___ Records for processing ___

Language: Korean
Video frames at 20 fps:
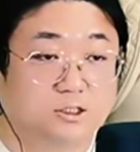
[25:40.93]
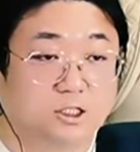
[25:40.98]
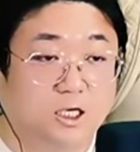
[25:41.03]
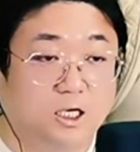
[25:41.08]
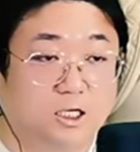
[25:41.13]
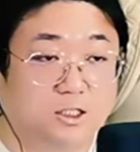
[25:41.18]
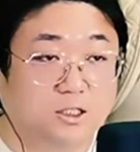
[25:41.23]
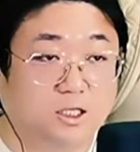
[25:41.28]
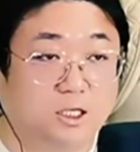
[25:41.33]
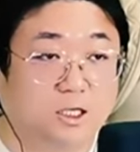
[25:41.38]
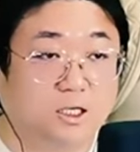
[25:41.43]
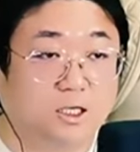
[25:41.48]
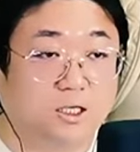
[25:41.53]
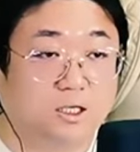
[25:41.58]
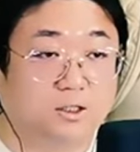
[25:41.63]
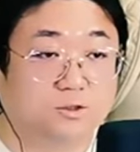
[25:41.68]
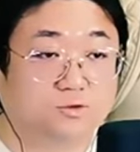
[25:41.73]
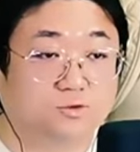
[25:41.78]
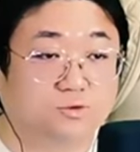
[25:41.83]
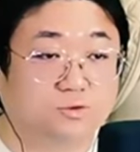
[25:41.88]
자
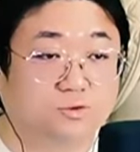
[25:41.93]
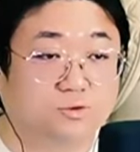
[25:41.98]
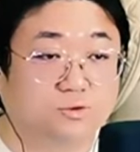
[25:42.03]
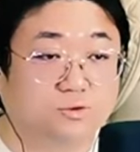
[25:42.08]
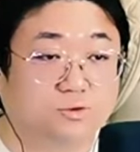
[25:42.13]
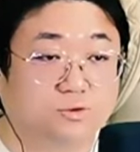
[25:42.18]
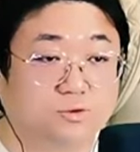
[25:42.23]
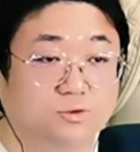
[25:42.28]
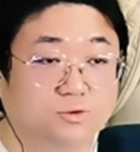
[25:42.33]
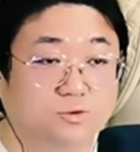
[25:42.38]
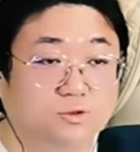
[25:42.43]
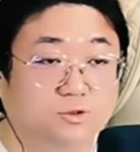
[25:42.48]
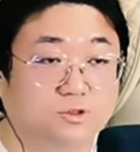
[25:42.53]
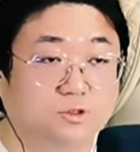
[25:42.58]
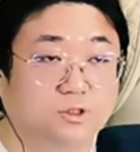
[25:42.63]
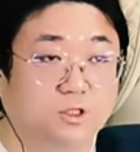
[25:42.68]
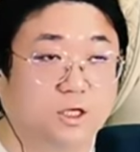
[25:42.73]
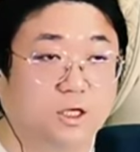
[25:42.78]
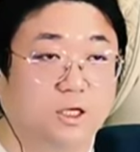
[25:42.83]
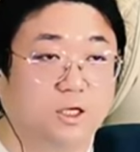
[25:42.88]
하나 둘
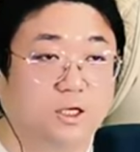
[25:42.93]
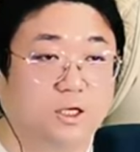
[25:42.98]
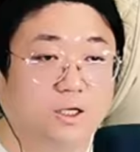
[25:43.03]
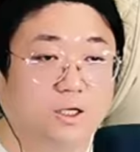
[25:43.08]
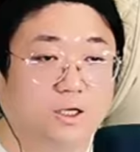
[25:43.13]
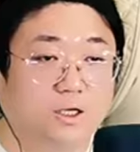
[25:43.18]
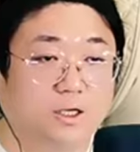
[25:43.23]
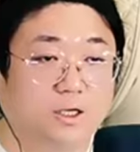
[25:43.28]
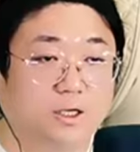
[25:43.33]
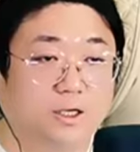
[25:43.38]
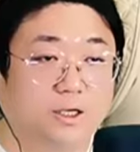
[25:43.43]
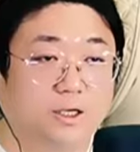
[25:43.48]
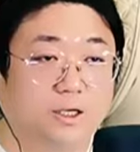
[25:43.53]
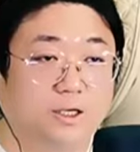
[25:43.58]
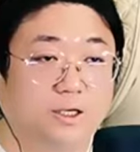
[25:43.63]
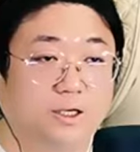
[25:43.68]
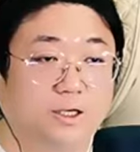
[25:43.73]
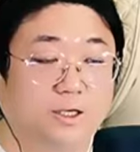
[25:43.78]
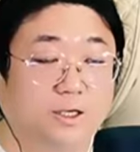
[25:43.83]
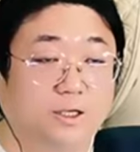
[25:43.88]

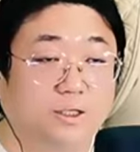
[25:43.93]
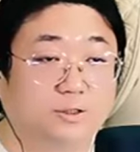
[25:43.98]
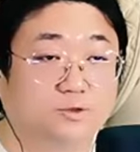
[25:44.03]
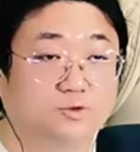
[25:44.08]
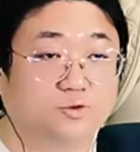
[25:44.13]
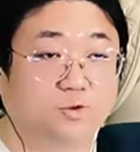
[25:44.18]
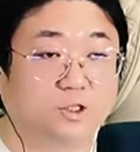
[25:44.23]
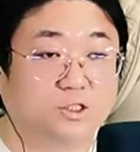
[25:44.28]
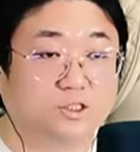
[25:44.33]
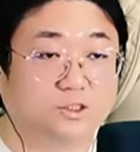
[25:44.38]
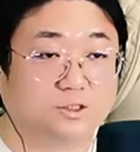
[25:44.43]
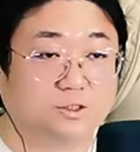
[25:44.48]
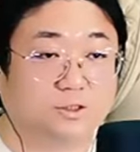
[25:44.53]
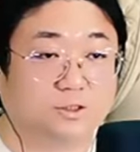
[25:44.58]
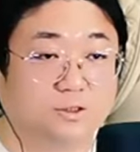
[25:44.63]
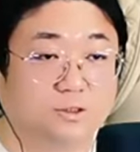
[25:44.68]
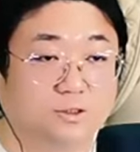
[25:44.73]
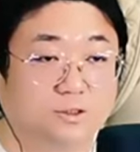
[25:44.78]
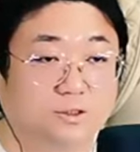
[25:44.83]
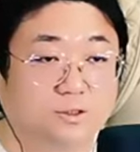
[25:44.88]
셋
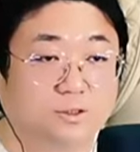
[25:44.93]
좋았어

___

-- Task description --
Omit every picture, then repeat the remaining data exactly as it appears above.

-- Written reply --
Language: Korean
Video frames at 20 fps:
[25:40.93]
[25:40.98]
[25:41.03]
[25:41.08]
[25:41.13]
[25:41.18]
[25:41.23]
[25:41.28]
[25:41.33]
[25:41.38]
[25:41.43]
[25:41.48]
[25:41.53]
[25:41.58]
[25:41.63]
[25:41.68]
[25:41.73]
[25:41.78]
[25:41.83]
[25:41.88]
자
[25:41.93]
[25:41.98]
[25:42.03]
[25:42.08]
[25:42.13]
[25:42.18]
[25:42.23]
[25:42.28]
[25:42.33]
[25:42.38]
[25:42.43]
[25:42.48]
[25:42.53]
[25:42.58]
[25:42.63]
[25:42.68]
[25:42.73]
[25:42.78]
[25:42.83]
[25:42.88]
하나 둘
[25:42.93]
[25:42.98]
[25:43.03]
[25:43.08]
[25:43.13]
[25:43.18]
[25:43.23]
[25:43.28]
[25:43.33]
[25:43.38]
[25:43.43]
[25:43.48]
[25:43.53]
[25:43.58]
[25:43.63]
[25:43.68]
[25:43.73]
[25:43.78]
[25:43.83]
[25:43.88]

[25:43.93]
[25:43.98]
[25:44.03]
[25:44.08]
[25:44.13]
[25:44.18]
[25:44.23]
[25:44.28]
[25:44.33]
[25:44.38]
[25:44.43]
[25:44.48]
[25:44.53]
[25:44.58]
[25:44.63]
[25:44.68]
[25:44.73]
[25:44.78]
[25:44.83]
[25:44.88]
셋
[25:44.93]
좋았어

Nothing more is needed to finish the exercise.